REQUIRED ACTION: Transcribe the lines below exactly. No image belongs in the transcription.

INPUT DATA:
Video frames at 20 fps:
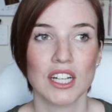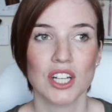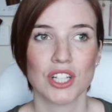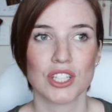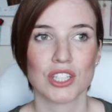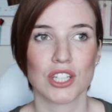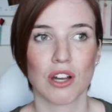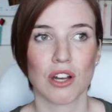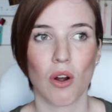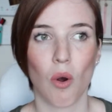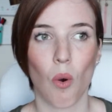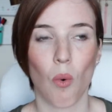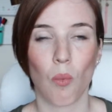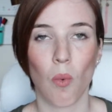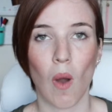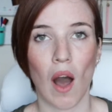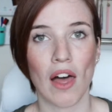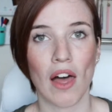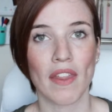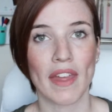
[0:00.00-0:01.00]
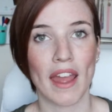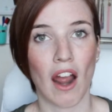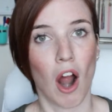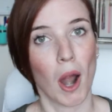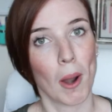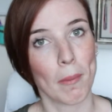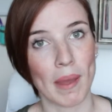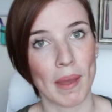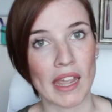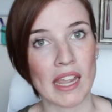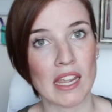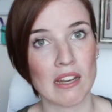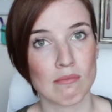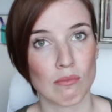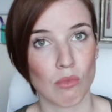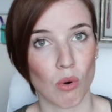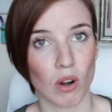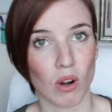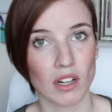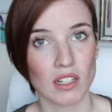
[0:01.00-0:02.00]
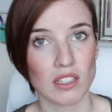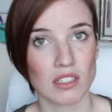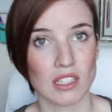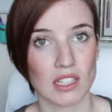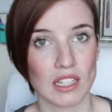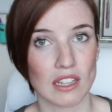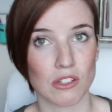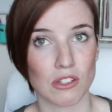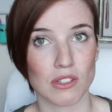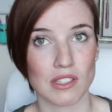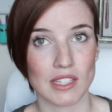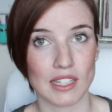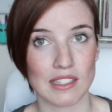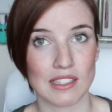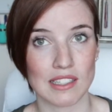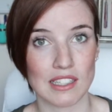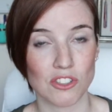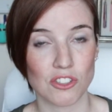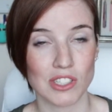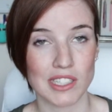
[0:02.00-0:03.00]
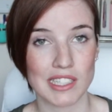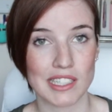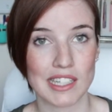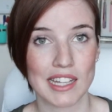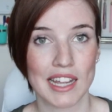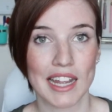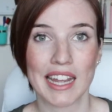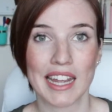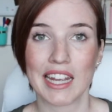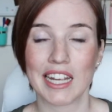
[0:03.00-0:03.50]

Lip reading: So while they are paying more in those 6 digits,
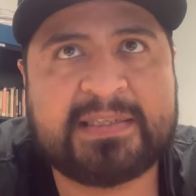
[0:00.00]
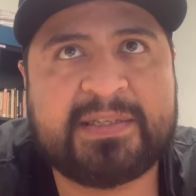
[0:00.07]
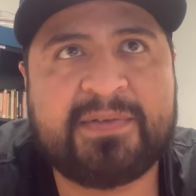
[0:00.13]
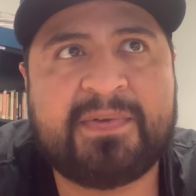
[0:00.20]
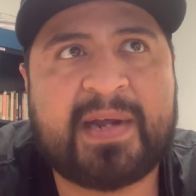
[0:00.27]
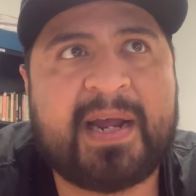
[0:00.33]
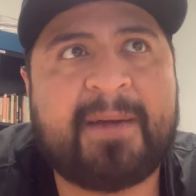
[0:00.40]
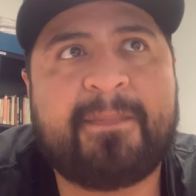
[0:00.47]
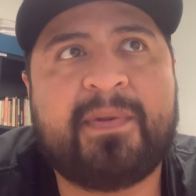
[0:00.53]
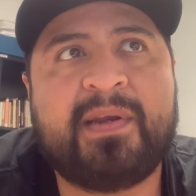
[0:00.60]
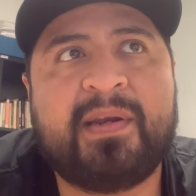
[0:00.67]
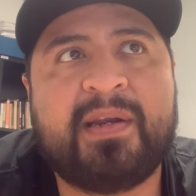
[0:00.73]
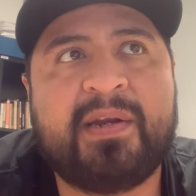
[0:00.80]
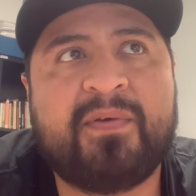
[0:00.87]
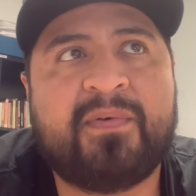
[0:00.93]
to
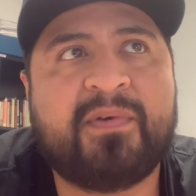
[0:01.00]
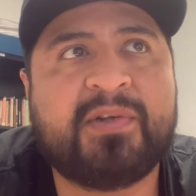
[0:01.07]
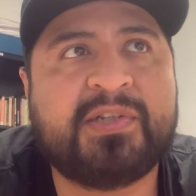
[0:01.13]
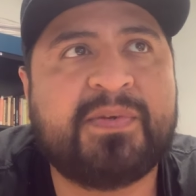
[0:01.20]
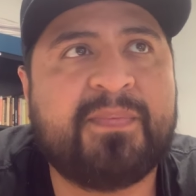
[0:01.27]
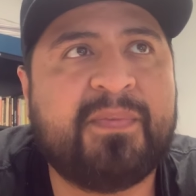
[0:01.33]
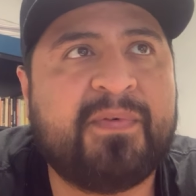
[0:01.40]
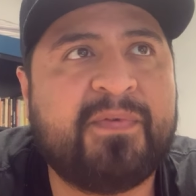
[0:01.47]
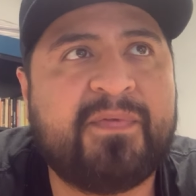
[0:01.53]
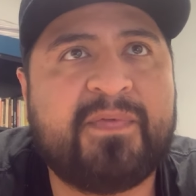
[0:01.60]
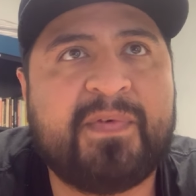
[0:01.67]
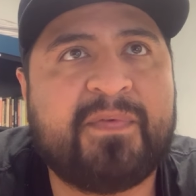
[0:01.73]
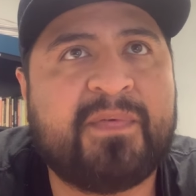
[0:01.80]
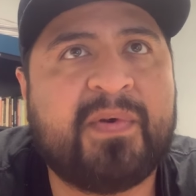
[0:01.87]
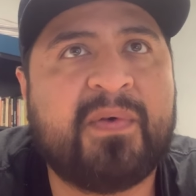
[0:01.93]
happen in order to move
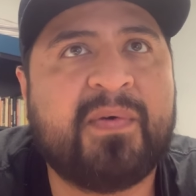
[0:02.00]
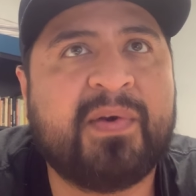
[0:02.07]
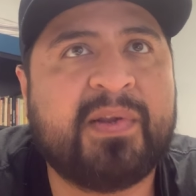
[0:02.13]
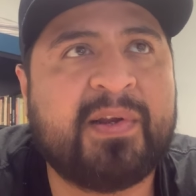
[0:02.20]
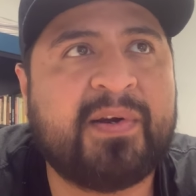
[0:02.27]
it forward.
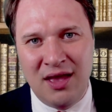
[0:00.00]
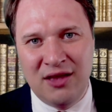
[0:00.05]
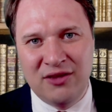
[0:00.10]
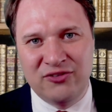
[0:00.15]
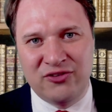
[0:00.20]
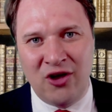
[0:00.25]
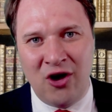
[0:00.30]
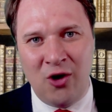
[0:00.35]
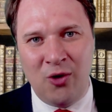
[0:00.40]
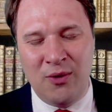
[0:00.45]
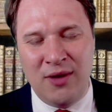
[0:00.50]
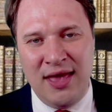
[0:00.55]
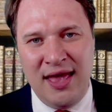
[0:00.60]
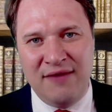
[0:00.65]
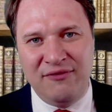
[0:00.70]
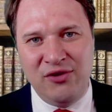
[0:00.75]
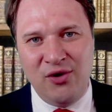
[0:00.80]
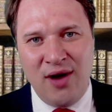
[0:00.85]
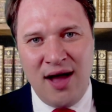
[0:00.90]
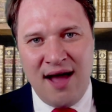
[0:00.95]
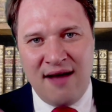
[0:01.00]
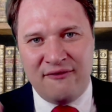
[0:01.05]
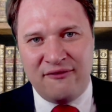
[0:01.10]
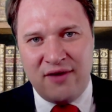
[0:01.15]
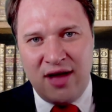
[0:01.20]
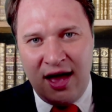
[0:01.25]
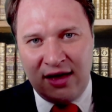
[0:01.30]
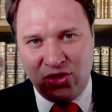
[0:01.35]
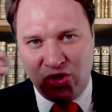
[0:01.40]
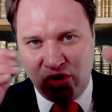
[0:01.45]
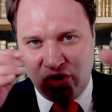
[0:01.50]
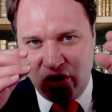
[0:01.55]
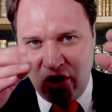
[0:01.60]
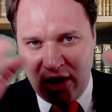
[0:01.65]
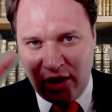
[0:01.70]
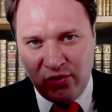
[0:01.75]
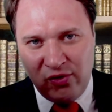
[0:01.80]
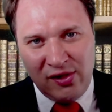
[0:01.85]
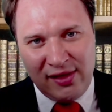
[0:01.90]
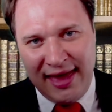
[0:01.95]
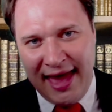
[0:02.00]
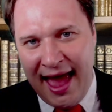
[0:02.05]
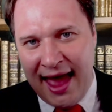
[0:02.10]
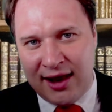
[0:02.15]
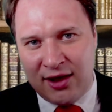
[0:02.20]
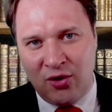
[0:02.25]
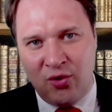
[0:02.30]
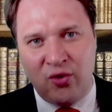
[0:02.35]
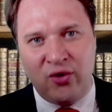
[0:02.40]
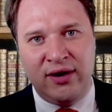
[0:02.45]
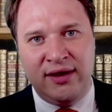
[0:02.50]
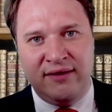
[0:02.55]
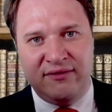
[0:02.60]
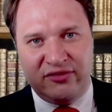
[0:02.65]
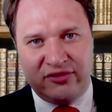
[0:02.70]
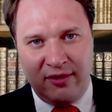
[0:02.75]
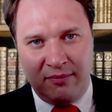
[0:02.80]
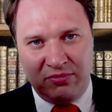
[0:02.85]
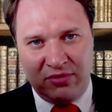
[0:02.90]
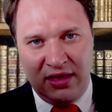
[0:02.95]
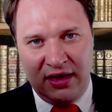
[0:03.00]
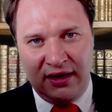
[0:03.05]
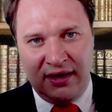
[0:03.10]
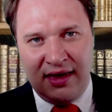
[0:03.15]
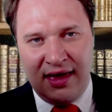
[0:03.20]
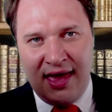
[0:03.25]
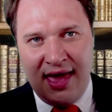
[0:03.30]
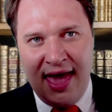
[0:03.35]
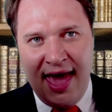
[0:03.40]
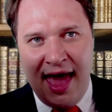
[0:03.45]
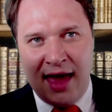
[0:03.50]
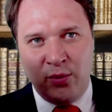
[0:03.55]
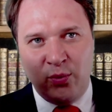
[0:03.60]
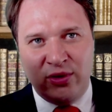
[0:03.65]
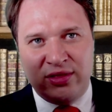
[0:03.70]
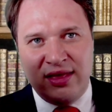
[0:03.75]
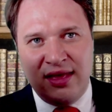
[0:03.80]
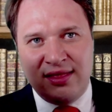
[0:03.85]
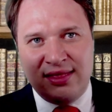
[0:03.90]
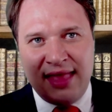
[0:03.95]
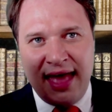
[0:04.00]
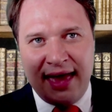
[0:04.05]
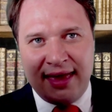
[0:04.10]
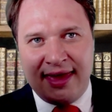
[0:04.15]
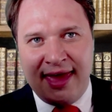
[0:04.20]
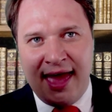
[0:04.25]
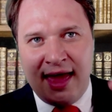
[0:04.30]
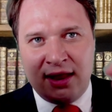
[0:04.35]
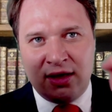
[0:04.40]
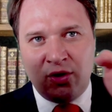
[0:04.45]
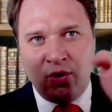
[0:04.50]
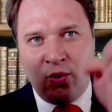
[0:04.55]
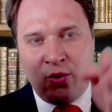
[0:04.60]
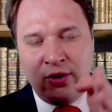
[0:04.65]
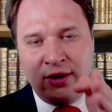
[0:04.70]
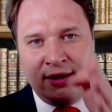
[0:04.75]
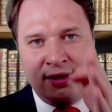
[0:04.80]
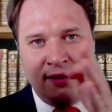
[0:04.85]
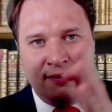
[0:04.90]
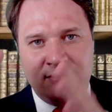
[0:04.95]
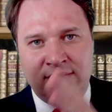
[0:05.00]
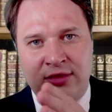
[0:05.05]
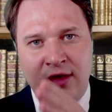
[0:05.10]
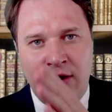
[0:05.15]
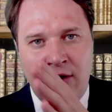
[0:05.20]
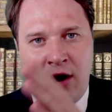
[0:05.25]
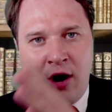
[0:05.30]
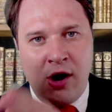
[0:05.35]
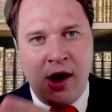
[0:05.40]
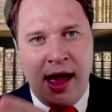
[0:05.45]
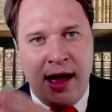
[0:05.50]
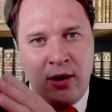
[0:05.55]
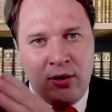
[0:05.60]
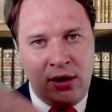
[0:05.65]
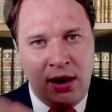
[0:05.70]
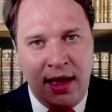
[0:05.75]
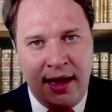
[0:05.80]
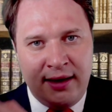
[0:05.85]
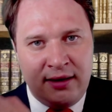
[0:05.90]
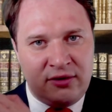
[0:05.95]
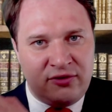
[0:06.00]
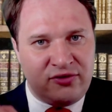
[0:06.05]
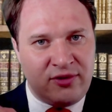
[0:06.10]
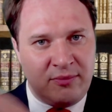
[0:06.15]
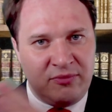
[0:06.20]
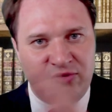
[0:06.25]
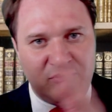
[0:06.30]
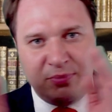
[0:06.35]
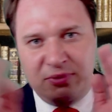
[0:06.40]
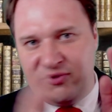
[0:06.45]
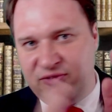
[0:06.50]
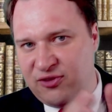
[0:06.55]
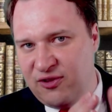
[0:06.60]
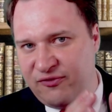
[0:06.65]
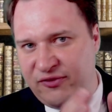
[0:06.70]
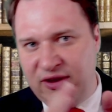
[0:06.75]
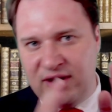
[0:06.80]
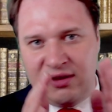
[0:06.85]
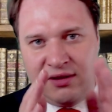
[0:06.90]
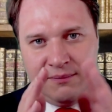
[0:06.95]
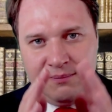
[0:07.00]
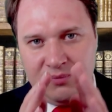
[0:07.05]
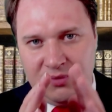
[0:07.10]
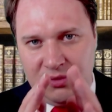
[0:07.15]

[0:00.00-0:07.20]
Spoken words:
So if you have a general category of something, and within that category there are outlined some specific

REPLY TO THE EXERCISE:
Video frames at 20 fps:
[0:00.00-0:01.00]
[0:01.00-0:02.00]
[0:02.00-0:03.00]
[0:03.00-0:03.50]

Lip reading: So while they are paying more in those 6 digits,
[0:00.00]
[0:00.07]
[0:00.13]
[0:00.20]
[0:00.27]
[0:00.33]
[0:00.40]
[0:00.47]
[0:00.53]
[0:00.60]
[0:00.67]
[0:00.73]
[0:00.80]
[0:00.87]
[0:00.93]
to
[0:01.00]
[0:01.07]
[0:01.13]
[0:01.20]
[0:01.27]
[0:01.33]
[0:01.40]
[0:01.47]
[0:01.53]
[0:01.60]
[0:01.67]
[0:01.73]
[0:01.80]
[0:01.87]
[0:01.93]
happen in order to move
[0:02.00]
[0:02.07]
[0:02.13]
[0:02.20]
[0:02.27]
it forward.
[0:00.00]
[0:00.05]
[0:00.10]
[0:00.15]
[0:00.20]
[0:00.25]
[0:00.30]
[0:00.35]
[0:00.40]
[0:00.45]
[0:00.50]
[0:00.55]
[0:00.60]
[0:00.65]
[0:00.70]
[0:00.75]
[0:00.80]
[0:00.85]
[0:00.90]
[0:00.95]
[0:01.00]
[0:01.05]
[0:01.10]
[0:01.15]
[0:01.20]
[0:01.25]
[0:01.30]
[0:01.35]
[0:01.40]
[0:01.45]
[0:01.50]
[0:01.55]
[0:01.60]
[0:01.65]
[0:01.70]
[0:01.75]
[0:01.80]
[0:01.85]
[0:01.90]
[0:01.95]
[0:02.00]
[0:02.05]
[0:02.10]
[0:02.15]
[0:02.20]
[0:02.25]
[0:02.30]
[0:02.35]
[0:02.40]
[0:02.45]
[0:02.50]
[0:02.55]
[0:02.60]
[0:02.65]
[0:02.70]
[0:02.75]
[0:02.80]
[0:02.85]
[0:02.90]
[0:02.95]
[0:03.00]
[0:03.05]
[0:03.10]
[0:03.15]
[0:03.20]
[0:03.25]
[0:03.30]
[0:03.35]
[0:03.40]
[0:03.45]
[0:03.50]
[0:03.55]
[0:03.60]
[0:03.65]
[0:03.70]
[0:03.75]
[0:03.80]
[0:03.85]
[0:03.90]
[0:03.95]
[0:04.00]
[0:04.05]
[0:04.10]
[0:04.15]
[0:04.20]
[0:04.25]
[0:04.30]
[0:04.35]
[0:04.40]
[0:04.45]
[0:04.50]
[0:04.55]
[0:04.60]
[0:04.65]
[0:04.70]
[0:04.75]
[0:04.80]
[0:04.85]
[0:04.90]
[0:04.95]
[0:05.00]
[0:05.05]
[0:05.10]
[0:05.15]
[0:05.20]
[0:05.25]
[0:05.30]
[0:05.35]
[0:05.40]
[0:05.45]
[0:05.50]
[0:05.55]
[0:05.60]
[0:05.65]
[0:05.70]
[0:05.75]
[0:05.80]
[0:05.85]
[0:05.90]
[0:05.95]
[0:06.00]
[0:06.05]
[0:06.10]
[0:06.15]
[0:06.20]
[0:06.25]
[0:06.30]
[0:06.35]
[0:06.40]
[0:06.45]
[0:06.50]
[0:06.55]
[0:06.60]
[0:06.65]
[0:06.70]
[0:06.75]
[0:06.80]
[0:06.85]
[0:06.90]
[0:06.95]
[0:07.00]
[0:07.05]
[0:07.10]
[0:07.15]

[0:00.00-0:07.20]
Spoken words:
So if you have a general category of something, and within that category there are outlined some specific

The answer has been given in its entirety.